◆ **What to do**: From the entries that follow, gather each line holding the word "frames".

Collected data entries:

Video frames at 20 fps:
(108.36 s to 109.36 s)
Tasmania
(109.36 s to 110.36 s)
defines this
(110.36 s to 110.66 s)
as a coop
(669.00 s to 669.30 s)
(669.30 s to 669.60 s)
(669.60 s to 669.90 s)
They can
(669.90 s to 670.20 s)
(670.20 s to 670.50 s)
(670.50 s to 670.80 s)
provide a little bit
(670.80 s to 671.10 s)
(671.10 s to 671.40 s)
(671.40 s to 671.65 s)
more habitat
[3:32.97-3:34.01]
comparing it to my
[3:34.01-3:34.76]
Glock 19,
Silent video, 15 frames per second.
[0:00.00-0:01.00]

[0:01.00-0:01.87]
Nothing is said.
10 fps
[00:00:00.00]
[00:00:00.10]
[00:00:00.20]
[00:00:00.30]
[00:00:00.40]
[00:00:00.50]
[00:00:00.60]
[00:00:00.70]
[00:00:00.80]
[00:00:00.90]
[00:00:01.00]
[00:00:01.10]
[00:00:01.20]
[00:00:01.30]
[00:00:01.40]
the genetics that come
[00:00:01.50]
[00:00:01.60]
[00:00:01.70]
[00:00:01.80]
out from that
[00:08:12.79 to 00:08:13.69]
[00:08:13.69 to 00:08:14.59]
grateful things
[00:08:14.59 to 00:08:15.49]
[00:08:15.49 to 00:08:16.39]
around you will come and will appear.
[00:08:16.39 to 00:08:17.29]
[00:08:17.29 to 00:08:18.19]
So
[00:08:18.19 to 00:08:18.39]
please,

◆ **Expected output**:
Video frames at 20 fps:
Silent video, 15 frames per second.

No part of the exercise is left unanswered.